On Mon, 2026-02-23 at 16:10 +0100, Attila Soki wrote:
> > On 23 Feb 2026, at 10:41, Laurenz Albe <[email protected]> wrote:
> >
> > On Mon, 2026-02-23 at 10:37 +0100, Attila Soki wrote:
> > > When upgrading from PostgreSQL 14.4, I noticed that one of my somewhat
> > > complex
> > > analytical queries sometimes gets an inefficient plan under PostgreSQL
> > > 16, 17, and 18.
> > > Under 14.4, the query runs with a stable plan and completes in 19 to 22
> > > seconds.
> > > In newer versions, the plan seems to be unstable, sometimes the query
> > > completes
> > > in 17 to 20 seconds, sometimes it runs for 5 to 18 minutes with the
> > > inefficient plan.
> > > This also happens even if the data is not significantly changed.
> >
> > This is very likely owing to a bad estimate.
> >
> > Could you turn on "track_io_timing" and send us the EXPLAIN (ANALYZE,
> > BUFFERS) output
> > for both the good and the bad plan?
>
> Thank you for your reply. Here are the two explains.
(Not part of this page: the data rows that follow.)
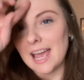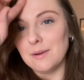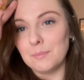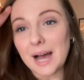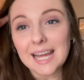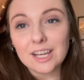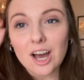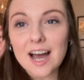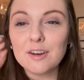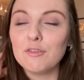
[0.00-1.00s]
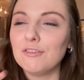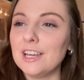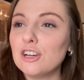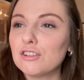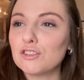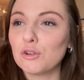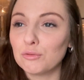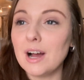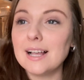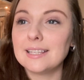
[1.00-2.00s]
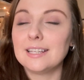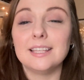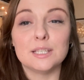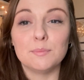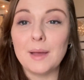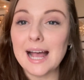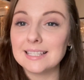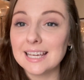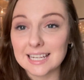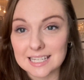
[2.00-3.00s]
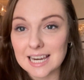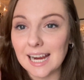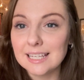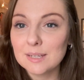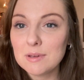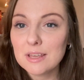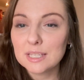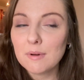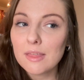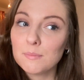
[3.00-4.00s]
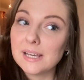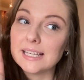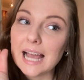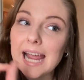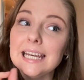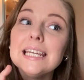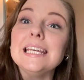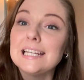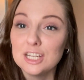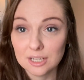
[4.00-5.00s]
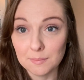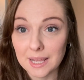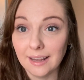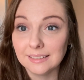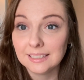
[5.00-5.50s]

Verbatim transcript: And by God, fingers crossed, this basket is nice to me this month because I need it to be.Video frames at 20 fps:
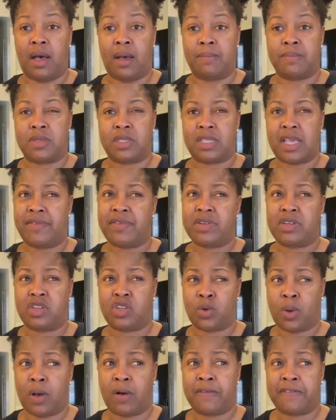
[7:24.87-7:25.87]
7 to
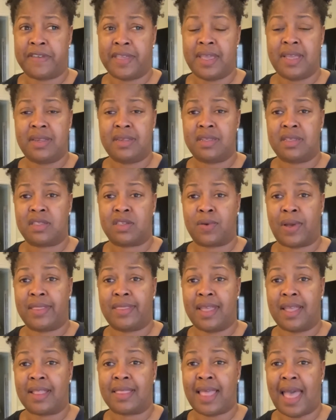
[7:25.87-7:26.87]
12 feet. So I
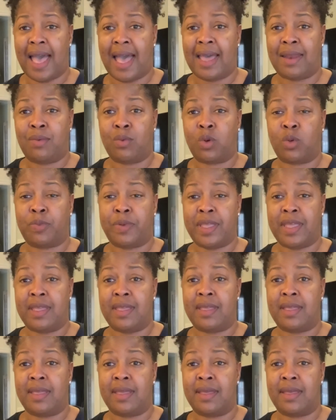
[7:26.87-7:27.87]
think that will
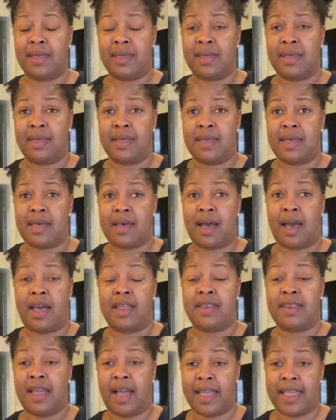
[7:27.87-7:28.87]
be a
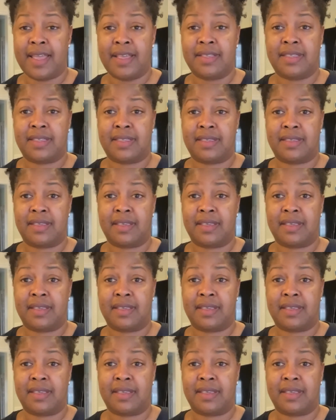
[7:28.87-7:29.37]
nice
> In order to be able to publish the plans here, I have obfuscated the table
> and field names, but this is reversible, so I can provide more info if needed.
>
> plan-ok:
> https://explain.depesz.com/s/hQvM
>
> plan-wrong:
> https://explain.depesz.com/s/uLvl
Thanks.
The difference in the plans is under the "Subquery Scan on odg", starting with
plan node 50 (everything under the "Sort"). I suspect that the mis-estimate
that is at the root of the problem is here:
-> Index Scan using table_k_late_spec_dp_end_dat_key on schema1.table_k kal
(... rows=196053 ...) (... rows=471.00 ...)
Index Cond: (kal.dp_end_dat < ('now'::cstring)::date)
Index Searches: 1
Buffers: shared hit=230 read=49
I/O Timings: shared read=0.142
PostgreSQL overestimates the row count by a factor of over 400.
Try to fix that estimate and see if that gets PostgreSQL to do the right thing.
Perhaps a simple ANALYZE on the table can do the trick.
The right side of the comparison looks awkward, as if you wrote
'now'::text::date
My experiments show that PostgreSQL v18 estimates well even with such a weird
condition, but perhaps if you write "current_date" instead, you'd get better
results.
I'd play just with a query like
EXPLAIN (ANALYZE)
SELECT * FROM schema1.table_k AS kal
WHERE dp_end_dat < current_date;
until I get a good estimate.
Yours,
Laurenz Albe